Wednesday, January 4, 2012

Agile in a Regulated Environment

Now, I don't know what happened when the Initiation phase was done a year ago this month, but I know what I've been doing since October on this project for a healthcare hardware maker.

It's been a while since I was exposed to FDA and HealthCanada and European Common Market regulation- and even then, it was a glancing blow- for medical gases- pretty straight forward.

With testing equipment, the load's a lot different.

The Agile Principal:

"The most efficient and effective method of
conveying information to and within a development
team is face-to-face conversation."

Is pretty much thrown out the window. Like Waterfall, paper seems to be king.

So we adapted. We put all the User Stories, comments, hazard analysis and developer notes on database changeson our wiki. A junior team member goes up to the wiki, picks a User Story, then uses  a <ctrl><a> and <ctrl><c> to save it in the clipboard then<,ctrl><v> to push it to a  Word template, clean it up and then go back for all those nice pictures the devs and managers like (because they never read the tests- sorry- Acceptance Criteria; actually, we have one dev who really reads the stories- shocked the bejesus out of me). Curse me for making Work Flow Diagrams!

Then, we add the title to a spreadsheet template with 6 to 12 bazillion acceptance signatures. Seriously. Signatures. And we get 'em, too! Then save 'em, batch print them to annoy non-project staff.

Add a test case result sheet from the QA guys (who are the only others who actually read the stories- sorry, this a class project; there's someone else who actually reads the stories, we have an actual tech writer stealing hours from my time card), a paper clip and then it gets scanned into some other application that actually freezes the User Story's state and requires an Act of Congress for a change.

This also scares me. I don't spell that well, my grammar's off sometimes when I forget 7th grade sentence parceing and I forget stuff when I'm getting whipsawed while writing a story-editing the one from last month the to which the QA team got (how's that fer grammar, eh?)-seeing my product owner making the mistake of walking by so I can grab him for just a few questions- redoing what the QA wanted me to do because he called me on a quick change instead a comlete job- and a dev asking me questions about a story written a month ago.

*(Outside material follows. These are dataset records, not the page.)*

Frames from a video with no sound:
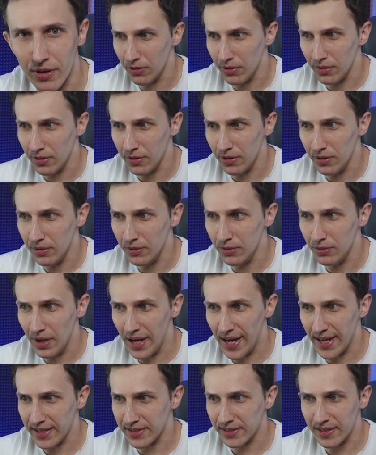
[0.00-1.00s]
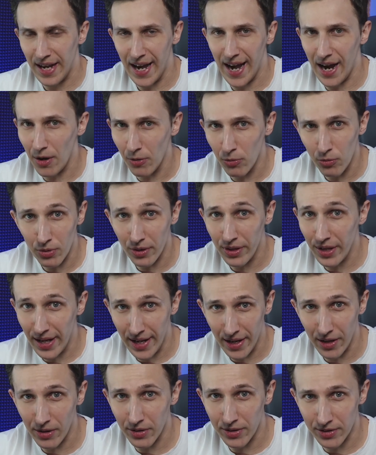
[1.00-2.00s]
You ask how the
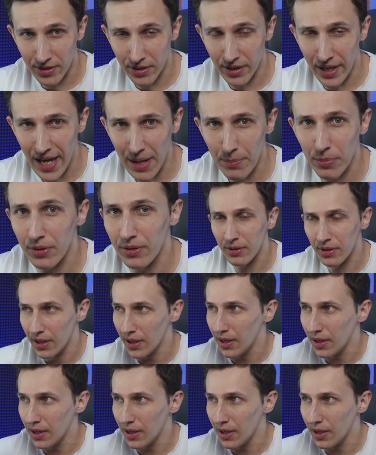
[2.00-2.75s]
hell is gonna happen?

So, you're likely to see a few numbering, um, issues and a single word from a previous requirement I forgot to delete. My editor, who happens to be the Risk Analyst and the fellow that wrote the original version of this software, just caught two more of my , er, issues.

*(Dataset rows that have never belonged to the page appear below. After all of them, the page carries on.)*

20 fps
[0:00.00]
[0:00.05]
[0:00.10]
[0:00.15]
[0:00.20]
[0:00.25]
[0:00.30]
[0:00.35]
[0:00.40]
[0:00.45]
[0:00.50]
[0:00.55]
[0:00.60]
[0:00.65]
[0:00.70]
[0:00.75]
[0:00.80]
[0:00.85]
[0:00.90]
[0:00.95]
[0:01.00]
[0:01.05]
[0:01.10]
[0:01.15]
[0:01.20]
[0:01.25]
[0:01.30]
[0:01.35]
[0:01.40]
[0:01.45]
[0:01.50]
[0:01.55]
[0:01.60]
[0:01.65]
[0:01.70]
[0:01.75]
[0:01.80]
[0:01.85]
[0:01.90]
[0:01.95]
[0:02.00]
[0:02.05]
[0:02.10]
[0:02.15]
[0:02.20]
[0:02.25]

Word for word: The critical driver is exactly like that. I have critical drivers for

So the big changes the team had to make are:

  • Realize we have throwback to the Waterfall/Iterative demand that 'Documentation is King.'  We created a process that isn't too heinous, but keeps the stories short, to the point and on the wiki as the primary story keeper while meeting our customer's documentation requirements.
  • Sign-offs are not a simple head nod in this environment. In fact, sign-offs are worse than Waterfall.
  • When you do the sign-offs after implementation (and after the head nod), it becomes a paperwork process you can hand off to a junior level team member so it doesn't get in the way.
  • HIPPA, Good Manufacturing Practice. The Regulatory Guy (Gal) is the king after you meet the business needs.
  • Scot needs a remedial English Course. You don't gotta know how to spell in radio.